Часы только начали перезванивать последнюю четверть часа и потом ударили девять; после чего раздалась ария Чимарозы из "Армиды". Государыня в ту же минуту положила перо и подумала: "Приходится отложить! Нужно держать в порядке свое маленькое хозяйство, а чай уж многие собрались и ждут", и она позвонила.
Из-за драпри, прикрывающего дверь из кабинета в уборную, показался бывший камердинер великолепного князя Тавриды Кошечкин, взятый за свою службу при князе, после его смерти, вместе с другим камердинером Секретаревым, в камердинеры государыни, с предоставлением им классного чина и тех прав, которыми обусловливается служба при особе царствующего императора.
Камердинер нес на золотом подносе маленькую чашку знаменитого до сих пор vieux sax, присланную Екатерине в подарок от прусского короля Фридриха из вещей, купленных им после известной графини Кенигсмарк, матери не менее известного графа Морица Саксонского. Чашечка была налита крепким черным отваром мокко. Подле, на золотом же блюдечке, лежал один бисквит.
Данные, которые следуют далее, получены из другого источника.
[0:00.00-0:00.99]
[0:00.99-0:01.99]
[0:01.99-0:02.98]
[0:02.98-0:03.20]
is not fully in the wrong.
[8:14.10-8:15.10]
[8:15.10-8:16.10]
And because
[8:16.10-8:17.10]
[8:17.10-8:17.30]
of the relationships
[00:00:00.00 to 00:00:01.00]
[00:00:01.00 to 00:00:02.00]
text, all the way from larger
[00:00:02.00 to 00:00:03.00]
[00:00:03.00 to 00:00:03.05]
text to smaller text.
Государыня взяла чашку с лежащею под нею салфеткою, хлебнула, отпив почти треть принесенного кофе, поставила чашку перед собою, откусила маленький кусочек бисквитки и откинулась на штофную спинку своего стула.
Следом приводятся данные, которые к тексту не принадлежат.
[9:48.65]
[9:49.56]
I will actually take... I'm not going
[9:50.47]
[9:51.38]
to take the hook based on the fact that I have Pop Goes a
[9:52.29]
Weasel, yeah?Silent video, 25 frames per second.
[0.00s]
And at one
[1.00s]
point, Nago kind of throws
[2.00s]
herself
– Много собралось? – спросила государыня у камердинера.
– Как же, Ваше величество. Кроме всегдашних, ожидают Ваше величество их превосходительства: Дмитрий Петрович Трощинский и Андриан Моисеевич Грибовский, его превосходительство Василий Степанович Попов, его сиятельство граф Аркадий Иванович Марков и вице-канцлер его сиятельство граф Иван Андреевич Остерман. Еще прибыли какие-то двое грузин, один предводитель дворянства и смоленский губернатор, по особому Вашего величества высочайшему повелению; а как изволили позвонить, входил, кажется, и его сиятельство господин фельдмаршал граф Александр Васильевич; но ни Льва Александровича, ни графа Александра Сергеевича еще нет!
– Хорошо. А его светлость князь Платон Александрович еще не изволил пожаловать?
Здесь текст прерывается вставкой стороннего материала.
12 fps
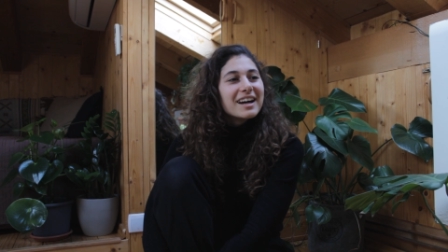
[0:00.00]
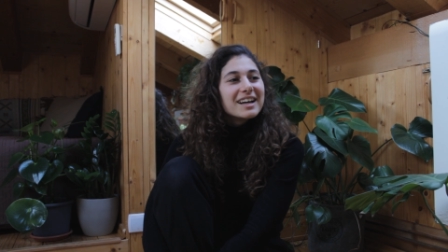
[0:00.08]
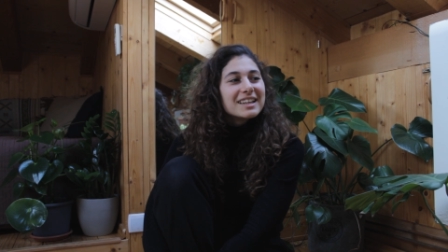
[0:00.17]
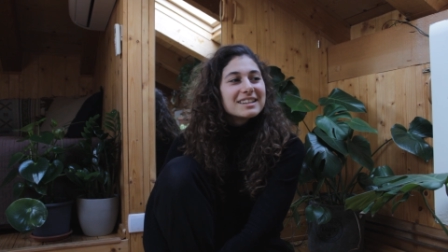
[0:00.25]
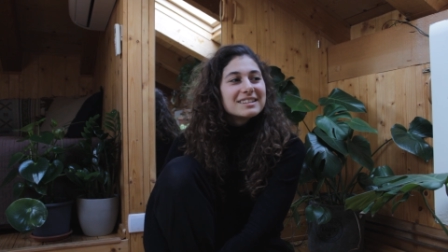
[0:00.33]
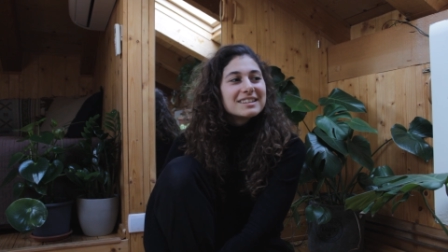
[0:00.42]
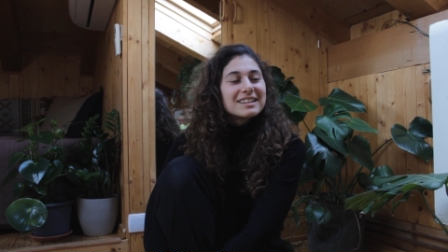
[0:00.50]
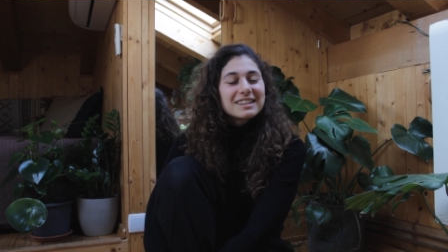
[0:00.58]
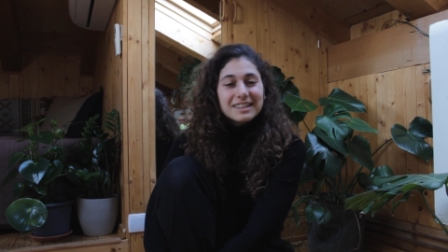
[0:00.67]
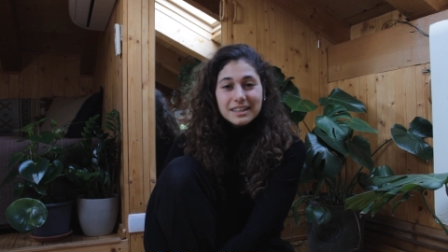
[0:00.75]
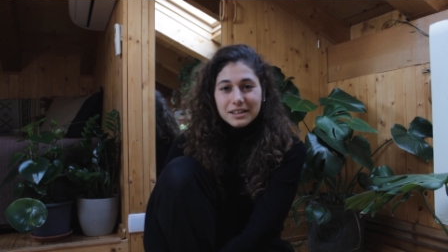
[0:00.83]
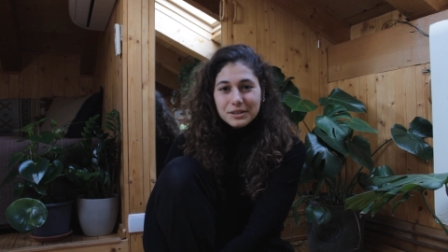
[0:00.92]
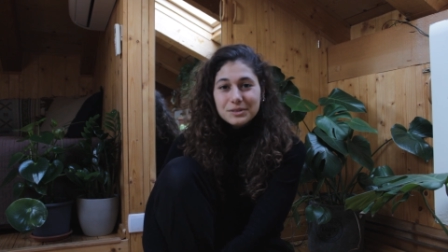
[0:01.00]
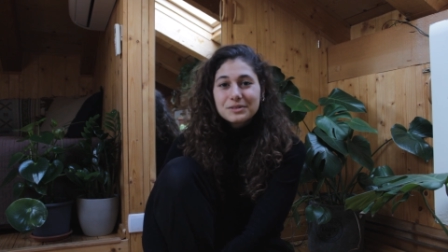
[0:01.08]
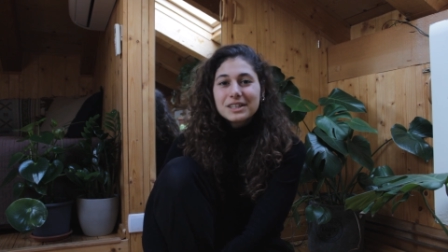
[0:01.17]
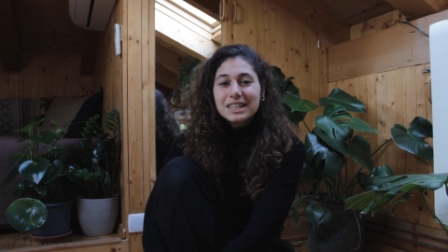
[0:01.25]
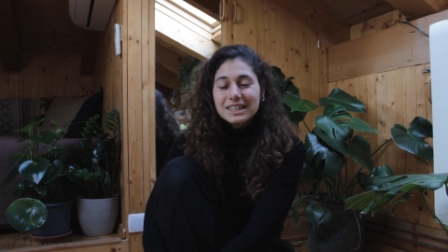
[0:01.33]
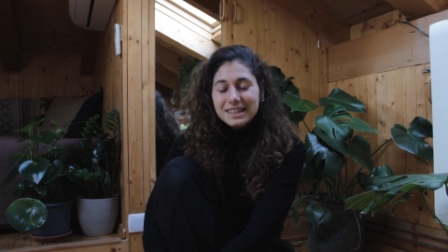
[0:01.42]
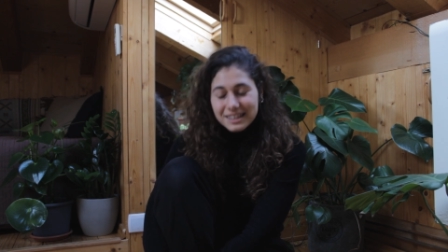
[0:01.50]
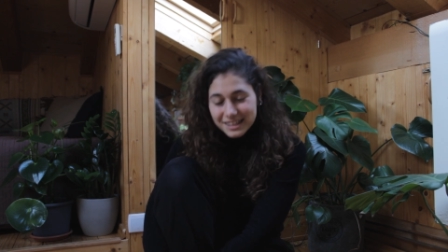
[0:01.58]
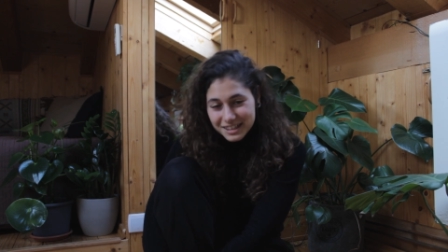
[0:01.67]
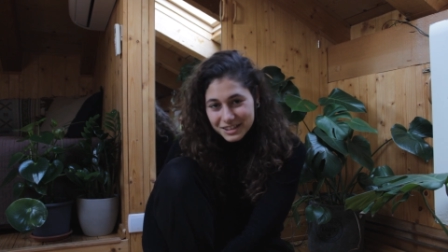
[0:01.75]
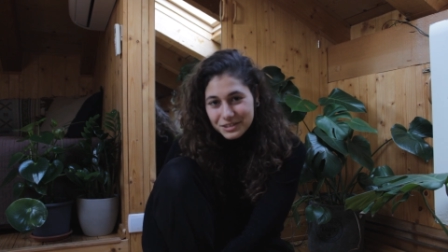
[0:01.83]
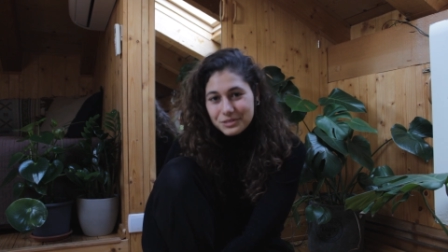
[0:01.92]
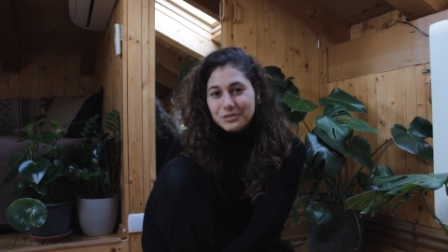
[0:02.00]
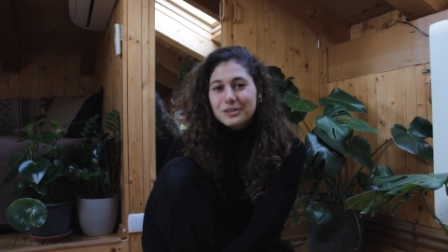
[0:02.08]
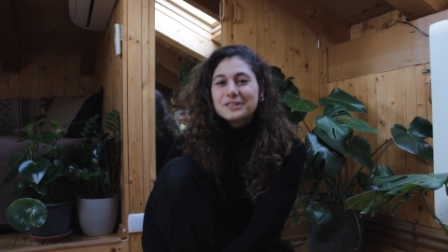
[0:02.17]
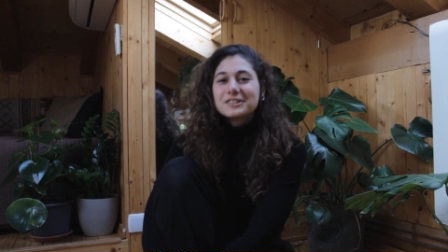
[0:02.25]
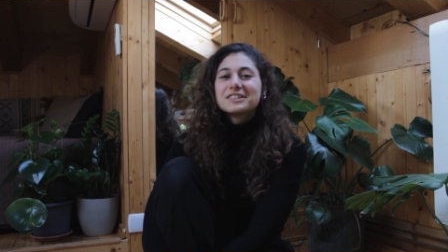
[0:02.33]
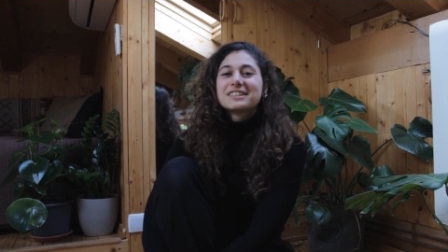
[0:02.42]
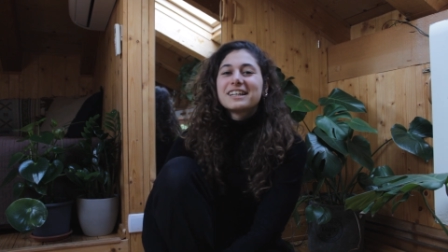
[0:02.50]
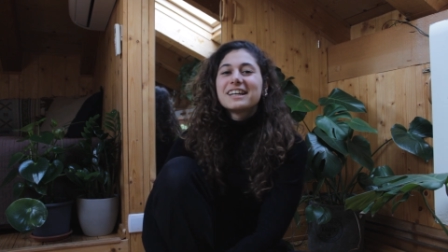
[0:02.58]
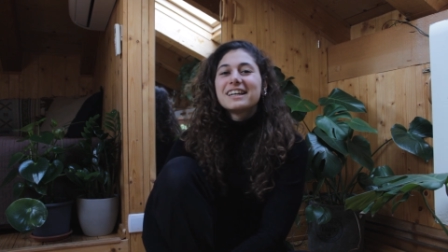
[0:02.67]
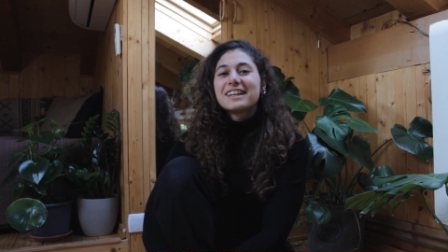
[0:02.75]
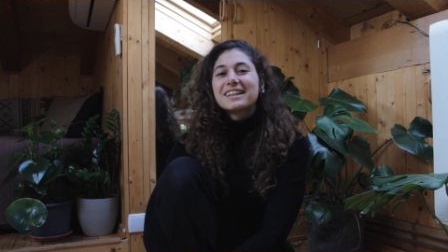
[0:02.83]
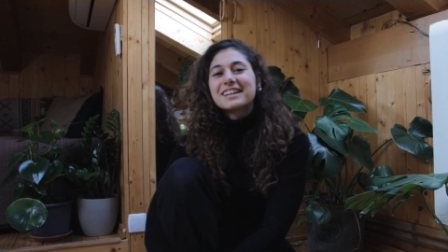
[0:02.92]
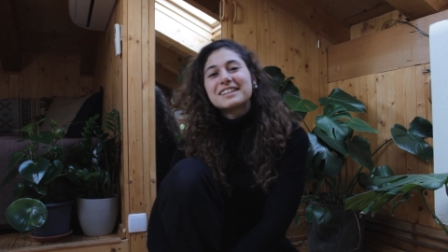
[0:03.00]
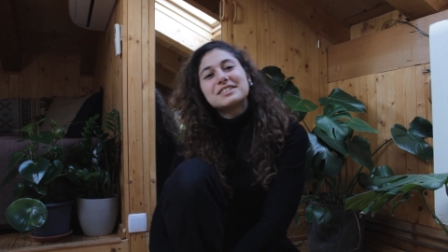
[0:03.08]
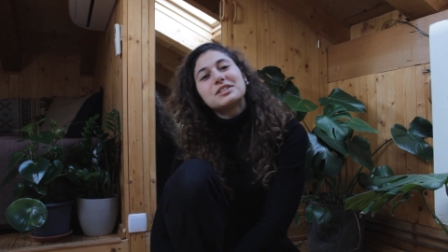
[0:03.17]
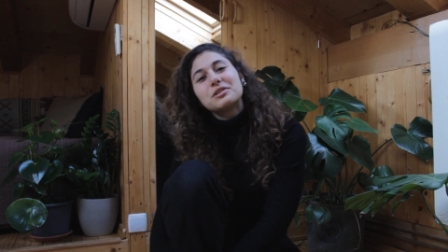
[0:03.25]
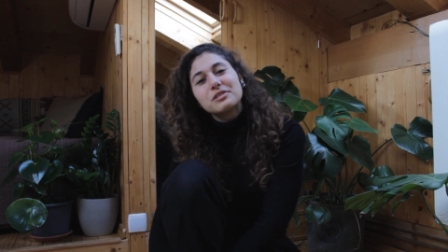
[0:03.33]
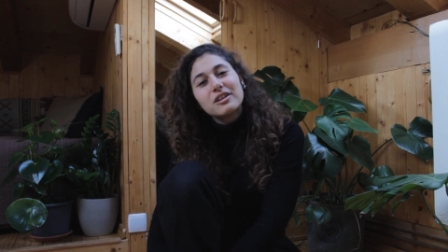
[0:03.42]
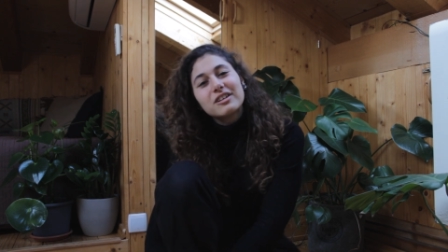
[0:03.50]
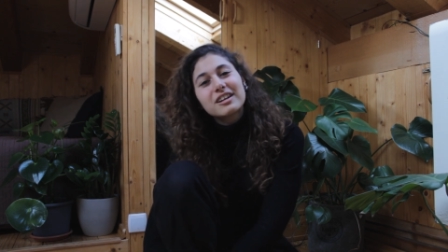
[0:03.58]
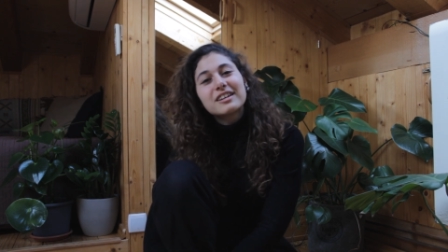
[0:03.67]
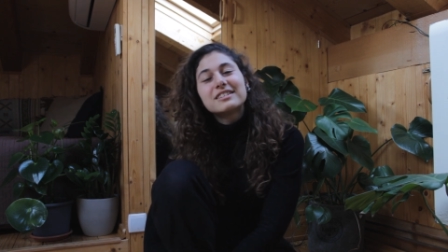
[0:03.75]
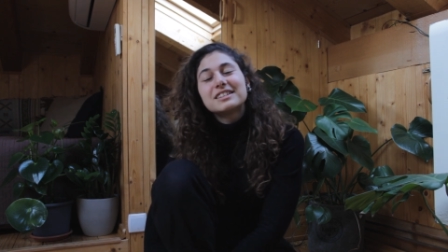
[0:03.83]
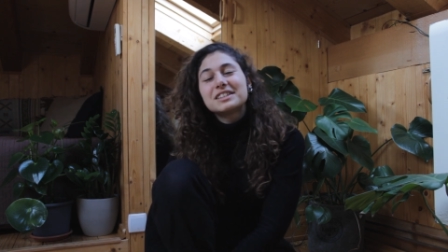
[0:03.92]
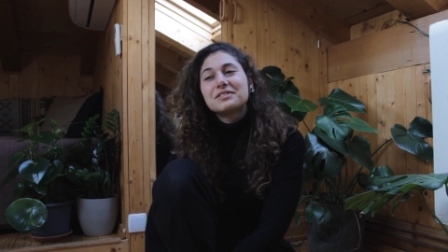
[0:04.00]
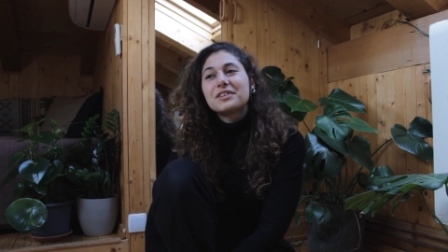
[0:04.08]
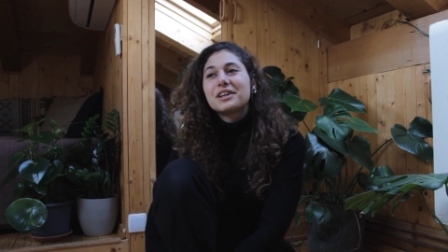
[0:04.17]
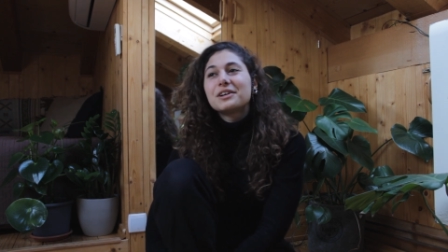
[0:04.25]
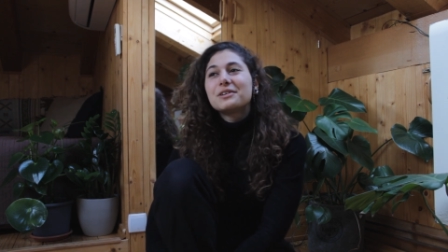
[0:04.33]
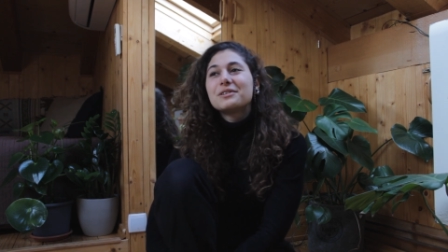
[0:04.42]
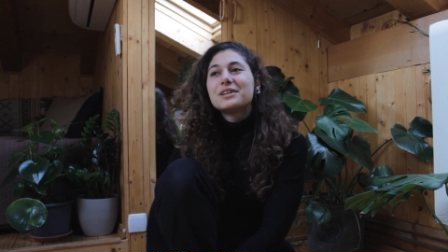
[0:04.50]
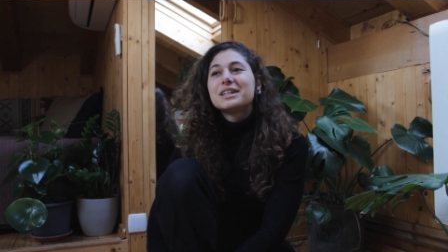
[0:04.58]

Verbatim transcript: And thank you, really thank you for staying so long in this video.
Екатерина любила величать даже заочно полными титулами, особенно тех, которым титулы эти были пожалованы ею самою.
– Никак нет, Ваше величество, его светлость еще не выходили от себя.
– К докладу готово?
– Все готово, Ваше величество!
– Хорошо. Просить ко мне обер-полицмейстера.
Екатерина в это время допила свою маленькую чашку кофе и докушала бисквит.